My go-to karaoke song, mostly because I get to practice my falsetto. Believe it, nothing impresses a room full of disinterested people more than an unassuming schlub like myself emulating a guy they don’t know but for a head-splitting sound they’ve heard on radio for decades. Here’s a guy longing for a broken-hearted girl still smarting from a recent bust-up and he’s chomping at the bit to be the boyfriend in waiting, the guy who would’ve been true to her all along. This song has so much heart, it’s like a gift from another more caring world, a point driven home at karaoke, when I’m usually followed by somebody singing, “Back that ass up here.”

David Ruffin
“Walk Away From Love”

My other go-to karaoke song, along with any Temptation song that David Ruffin sang lead on that’s in those big fat song binders.

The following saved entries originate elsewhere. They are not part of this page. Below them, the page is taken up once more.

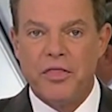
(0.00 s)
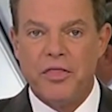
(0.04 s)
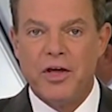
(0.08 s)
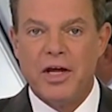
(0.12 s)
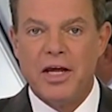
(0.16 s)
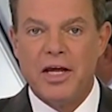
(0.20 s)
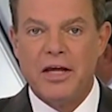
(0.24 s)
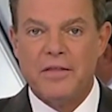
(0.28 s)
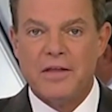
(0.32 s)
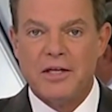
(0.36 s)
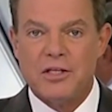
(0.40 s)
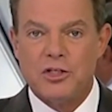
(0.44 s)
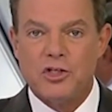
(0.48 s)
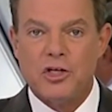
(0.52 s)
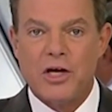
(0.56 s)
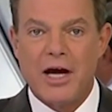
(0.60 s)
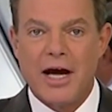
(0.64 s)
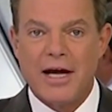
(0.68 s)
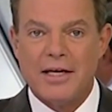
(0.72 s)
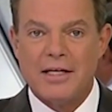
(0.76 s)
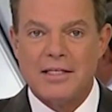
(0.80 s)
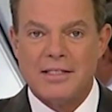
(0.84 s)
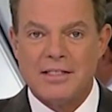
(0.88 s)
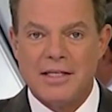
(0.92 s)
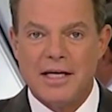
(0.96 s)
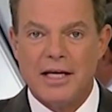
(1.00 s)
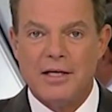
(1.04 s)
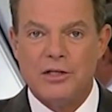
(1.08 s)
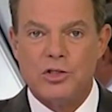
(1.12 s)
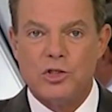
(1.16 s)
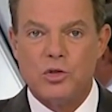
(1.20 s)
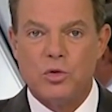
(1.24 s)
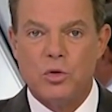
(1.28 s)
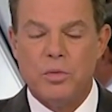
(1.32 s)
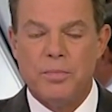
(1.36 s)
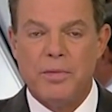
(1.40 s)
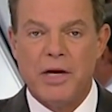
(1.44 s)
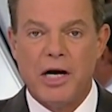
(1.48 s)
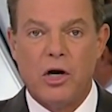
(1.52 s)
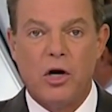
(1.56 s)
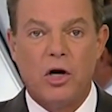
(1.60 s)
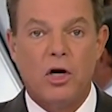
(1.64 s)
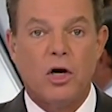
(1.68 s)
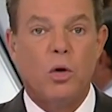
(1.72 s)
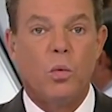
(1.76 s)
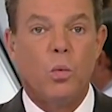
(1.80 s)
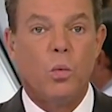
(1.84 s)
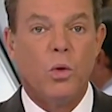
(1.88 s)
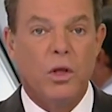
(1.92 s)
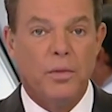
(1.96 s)
thing that China sells to
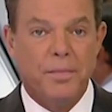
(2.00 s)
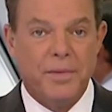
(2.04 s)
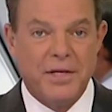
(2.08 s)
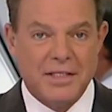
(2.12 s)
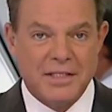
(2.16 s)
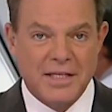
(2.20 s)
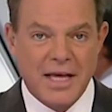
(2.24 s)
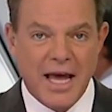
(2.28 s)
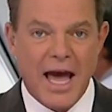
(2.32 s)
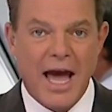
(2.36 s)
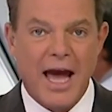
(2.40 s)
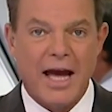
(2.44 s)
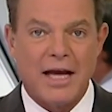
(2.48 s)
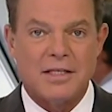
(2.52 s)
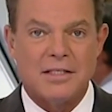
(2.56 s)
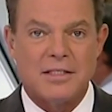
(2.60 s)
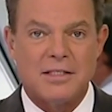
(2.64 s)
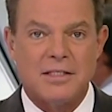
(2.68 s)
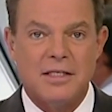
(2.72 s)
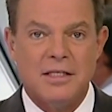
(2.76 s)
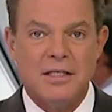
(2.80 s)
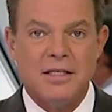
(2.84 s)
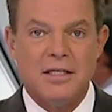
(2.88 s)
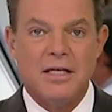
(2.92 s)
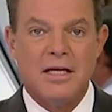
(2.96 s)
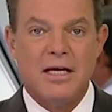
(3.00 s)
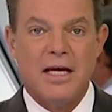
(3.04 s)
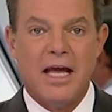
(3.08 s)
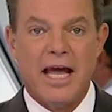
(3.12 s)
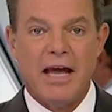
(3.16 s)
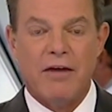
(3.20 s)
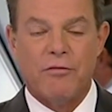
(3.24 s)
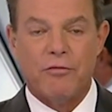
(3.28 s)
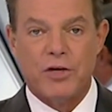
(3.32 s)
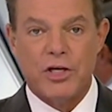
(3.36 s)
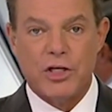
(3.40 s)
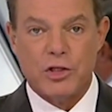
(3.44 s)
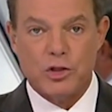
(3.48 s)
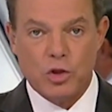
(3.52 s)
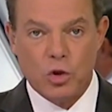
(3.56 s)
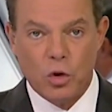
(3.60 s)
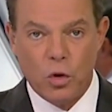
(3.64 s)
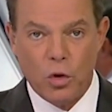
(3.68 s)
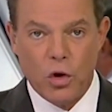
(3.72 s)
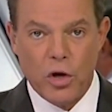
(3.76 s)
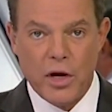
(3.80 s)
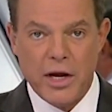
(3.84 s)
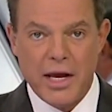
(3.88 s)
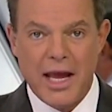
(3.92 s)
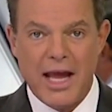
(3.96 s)
America will be taxed. Every
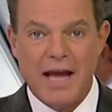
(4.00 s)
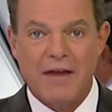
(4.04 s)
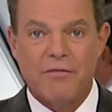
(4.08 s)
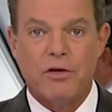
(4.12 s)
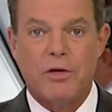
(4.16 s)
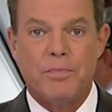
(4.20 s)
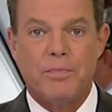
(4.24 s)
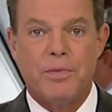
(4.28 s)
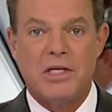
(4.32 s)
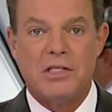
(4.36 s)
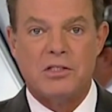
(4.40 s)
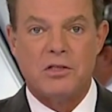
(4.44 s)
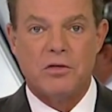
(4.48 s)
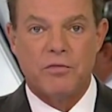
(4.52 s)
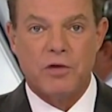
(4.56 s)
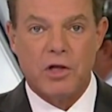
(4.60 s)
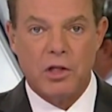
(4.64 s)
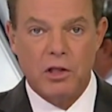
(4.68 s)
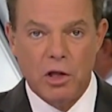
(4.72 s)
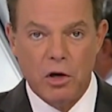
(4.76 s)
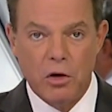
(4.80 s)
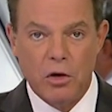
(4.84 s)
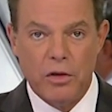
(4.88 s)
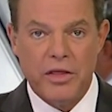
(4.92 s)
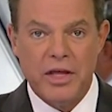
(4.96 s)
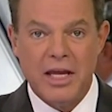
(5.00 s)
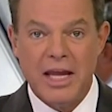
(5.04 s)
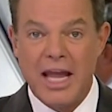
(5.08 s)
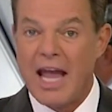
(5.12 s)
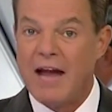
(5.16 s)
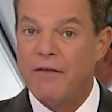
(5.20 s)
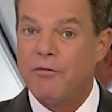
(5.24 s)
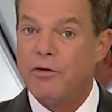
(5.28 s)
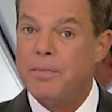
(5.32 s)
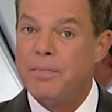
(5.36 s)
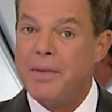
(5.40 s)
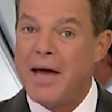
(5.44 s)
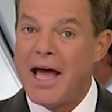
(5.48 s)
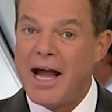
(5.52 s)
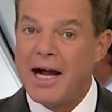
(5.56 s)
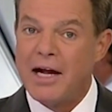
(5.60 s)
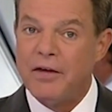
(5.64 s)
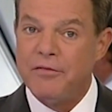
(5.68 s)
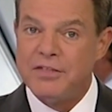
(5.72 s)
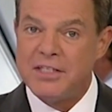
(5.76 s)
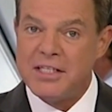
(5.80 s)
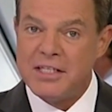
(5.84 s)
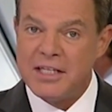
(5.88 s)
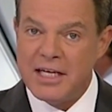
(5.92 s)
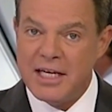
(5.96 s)
toy, every piece of clothing, every bag
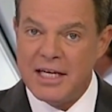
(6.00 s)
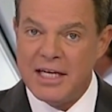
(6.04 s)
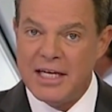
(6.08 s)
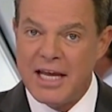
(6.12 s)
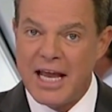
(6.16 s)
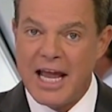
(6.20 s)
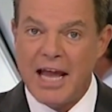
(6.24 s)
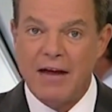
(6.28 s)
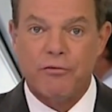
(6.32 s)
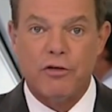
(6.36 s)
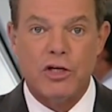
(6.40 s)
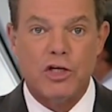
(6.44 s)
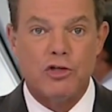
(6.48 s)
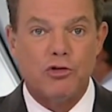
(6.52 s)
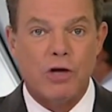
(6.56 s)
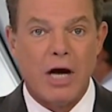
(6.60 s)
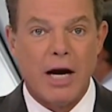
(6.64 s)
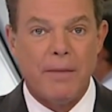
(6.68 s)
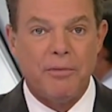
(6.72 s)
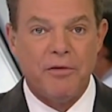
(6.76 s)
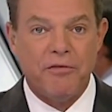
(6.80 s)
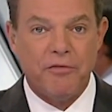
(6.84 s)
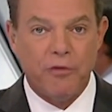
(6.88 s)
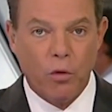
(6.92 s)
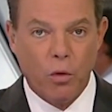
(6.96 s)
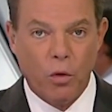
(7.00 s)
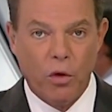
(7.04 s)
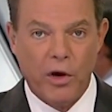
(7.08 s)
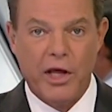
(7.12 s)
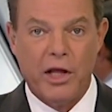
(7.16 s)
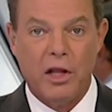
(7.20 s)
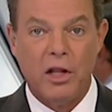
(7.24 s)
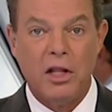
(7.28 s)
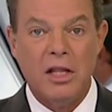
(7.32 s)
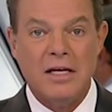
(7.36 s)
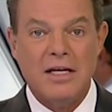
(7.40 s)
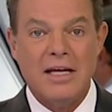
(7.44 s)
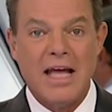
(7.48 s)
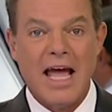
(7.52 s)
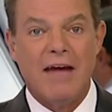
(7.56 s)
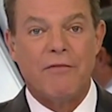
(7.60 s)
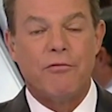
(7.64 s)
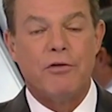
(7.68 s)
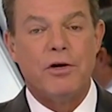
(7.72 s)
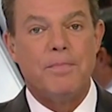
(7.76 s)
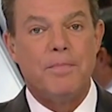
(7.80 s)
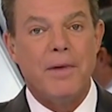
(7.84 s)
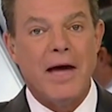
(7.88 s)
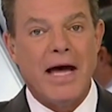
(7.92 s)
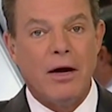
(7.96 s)
of tea, every drop of oil,
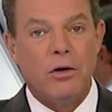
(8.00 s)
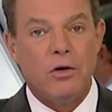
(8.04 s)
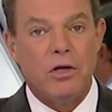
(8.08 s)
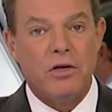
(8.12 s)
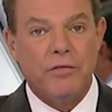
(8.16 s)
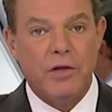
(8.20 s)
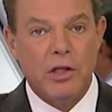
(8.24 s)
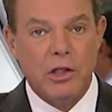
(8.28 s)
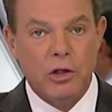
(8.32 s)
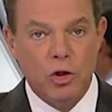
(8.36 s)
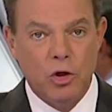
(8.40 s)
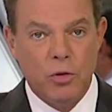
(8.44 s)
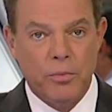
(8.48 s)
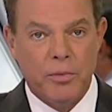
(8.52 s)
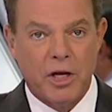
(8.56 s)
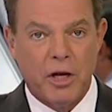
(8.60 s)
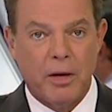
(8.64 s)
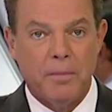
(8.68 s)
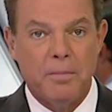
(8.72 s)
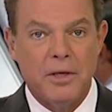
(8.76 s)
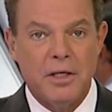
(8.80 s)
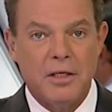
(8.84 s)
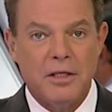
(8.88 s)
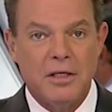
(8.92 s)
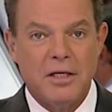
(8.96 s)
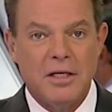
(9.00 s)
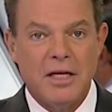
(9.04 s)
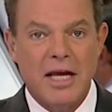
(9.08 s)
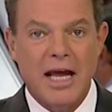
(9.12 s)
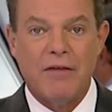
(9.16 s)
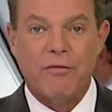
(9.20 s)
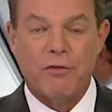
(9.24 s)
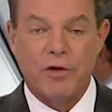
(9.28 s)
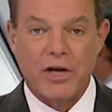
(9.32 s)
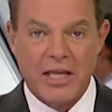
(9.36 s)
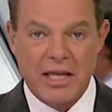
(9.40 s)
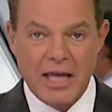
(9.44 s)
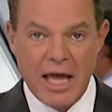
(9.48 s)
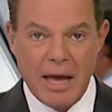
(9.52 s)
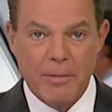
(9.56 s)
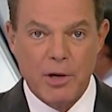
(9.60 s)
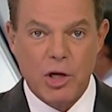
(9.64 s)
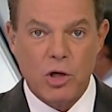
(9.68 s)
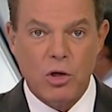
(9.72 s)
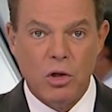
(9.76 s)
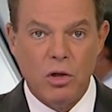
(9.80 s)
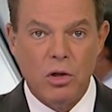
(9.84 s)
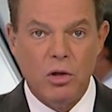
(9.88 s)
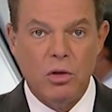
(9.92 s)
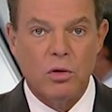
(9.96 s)
every pound of aluminum, every
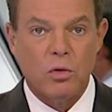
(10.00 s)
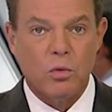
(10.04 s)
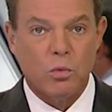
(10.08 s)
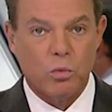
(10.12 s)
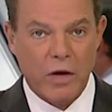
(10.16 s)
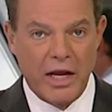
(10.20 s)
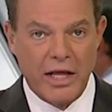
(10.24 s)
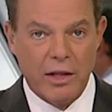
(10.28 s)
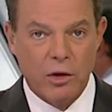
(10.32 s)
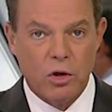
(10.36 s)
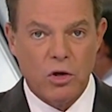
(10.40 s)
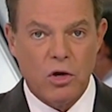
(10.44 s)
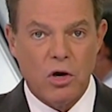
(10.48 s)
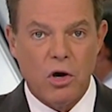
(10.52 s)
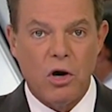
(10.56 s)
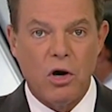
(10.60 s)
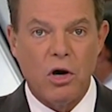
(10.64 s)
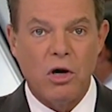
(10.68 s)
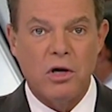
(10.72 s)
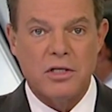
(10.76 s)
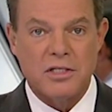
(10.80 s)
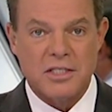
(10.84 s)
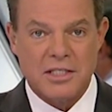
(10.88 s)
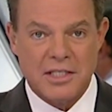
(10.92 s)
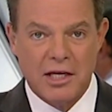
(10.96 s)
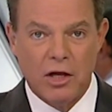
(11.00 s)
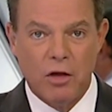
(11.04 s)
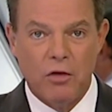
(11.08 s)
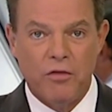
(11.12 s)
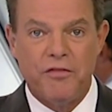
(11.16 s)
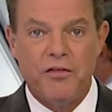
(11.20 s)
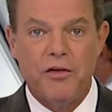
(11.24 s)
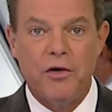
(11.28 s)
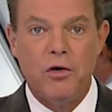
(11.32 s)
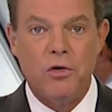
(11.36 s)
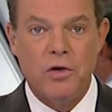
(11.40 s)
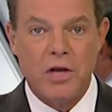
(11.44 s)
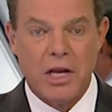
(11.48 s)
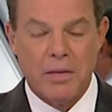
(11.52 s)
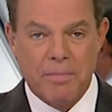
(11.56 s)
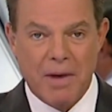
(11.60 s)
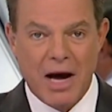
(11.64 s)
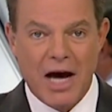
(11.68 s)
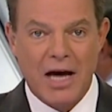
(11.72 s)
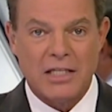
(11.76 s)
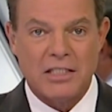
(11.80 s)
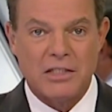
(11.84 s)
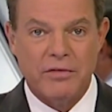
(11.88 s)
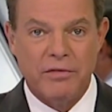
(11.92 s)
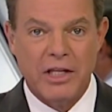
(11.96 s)
chemical, rail car, cell phone, and
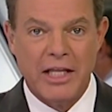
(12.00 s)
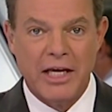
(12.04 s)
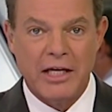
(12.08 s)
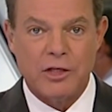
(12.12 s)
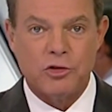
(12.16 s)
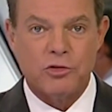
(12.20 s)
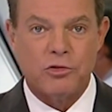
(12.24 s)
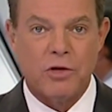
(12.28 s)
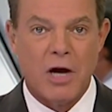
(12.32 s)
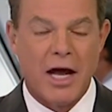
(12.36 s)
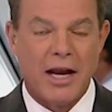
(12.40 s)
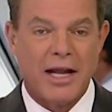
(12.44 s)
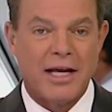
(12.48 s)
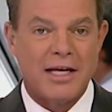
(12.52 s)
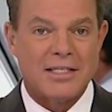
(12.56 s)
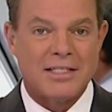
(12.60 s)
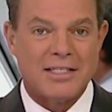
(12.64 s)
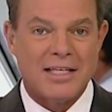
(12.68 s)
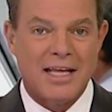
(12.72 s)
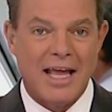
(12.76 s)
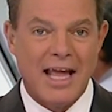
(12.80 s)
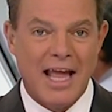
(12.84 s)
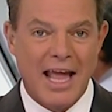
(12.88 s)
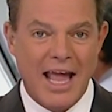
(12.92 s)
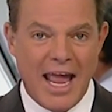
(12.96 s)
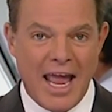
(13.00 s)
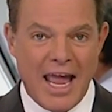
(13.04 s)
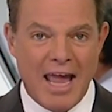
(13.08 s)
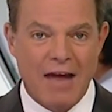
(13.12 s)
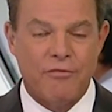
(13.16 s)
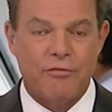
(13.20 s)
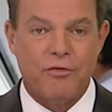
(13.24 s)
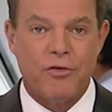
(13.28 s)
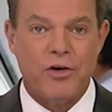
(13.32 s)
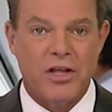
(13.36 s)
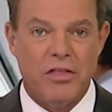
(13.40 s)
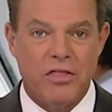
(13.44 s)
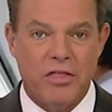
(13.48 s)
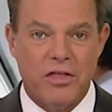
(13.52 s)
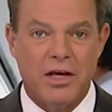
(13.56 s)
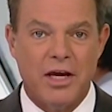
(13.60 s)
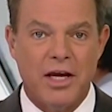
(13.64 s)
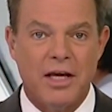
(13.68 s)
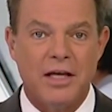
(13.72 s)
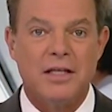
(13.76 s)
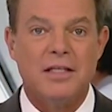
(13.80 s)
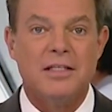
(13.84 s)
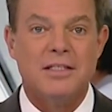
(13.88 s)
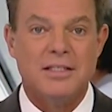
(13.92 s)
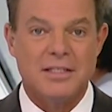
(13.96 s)
box of electronics,
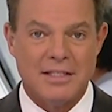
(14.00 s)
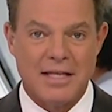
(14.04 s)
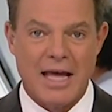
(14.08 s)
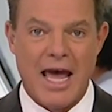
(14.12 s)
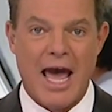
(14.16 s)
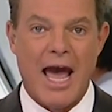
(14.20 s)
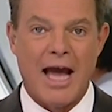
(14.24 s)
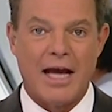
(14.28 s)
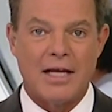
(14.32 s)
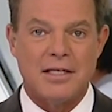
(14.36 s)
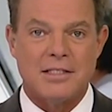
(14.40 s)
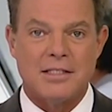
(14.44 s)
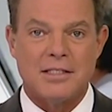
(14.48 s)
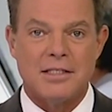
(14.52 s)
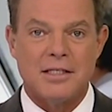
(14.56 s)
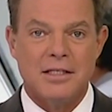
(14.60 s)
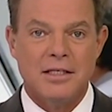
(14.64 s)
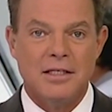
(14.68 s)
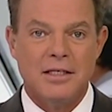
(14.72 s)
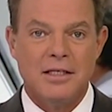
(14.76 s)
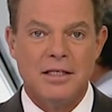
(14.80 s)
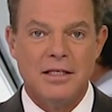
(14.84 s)
everything taxed.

This was a hit in 1974 but totally forgotten -even the DJs scratch their heads when they program it in. Ruffin does this unbelievable octave jump at 3:49 that I keep struggling to carry off as effortlessly as he does. If you told me I could hit that note if I banged myself repeatedly over the head with a lead pipe, I would do it. Unfortunately, Ruffin made contact with another kind of pipe that wasted his life and robbed him of his talent. When I saw him live at the 1982 Temptations reunion tour, that falsetto was merely a wisp and when it came time to hit the high note on “I Wish It Would Rain,” he turned the mike and let the audience hit the note for him. I prefer to remember him this way.

The Easybeats
“Falling Off The Edge Of The World”

People point to “You never close your eyes anymore when I kiss your lips” as the most devastating opening line of a torch song. The opening line here matches that (“The love that was in your smile when I married you isn’t there now”) and the Easybeats compound the hurt even more by dragging the kids into it (“And even the children see that you don’t stay respectable now”). Ouch! The shame just drained! This was supposedly Lou Reed’s favorite song on the Max’s Kansas City jukebox and he called it “one of the most beautiful records ever made.” It’s a crime The Easybeats were only one hit wonders here in America. A few years ago at Tucson’s Great CoverUp Festival, I was thrilled when Sidewinder David Slutes assembled an Easybeats cover band. Enjoying the Easybeats in the company of other people must be what it feels like for a dude to wear a skirt in public for the first time. It’s weird but you can’t argue with the breeze up your leg.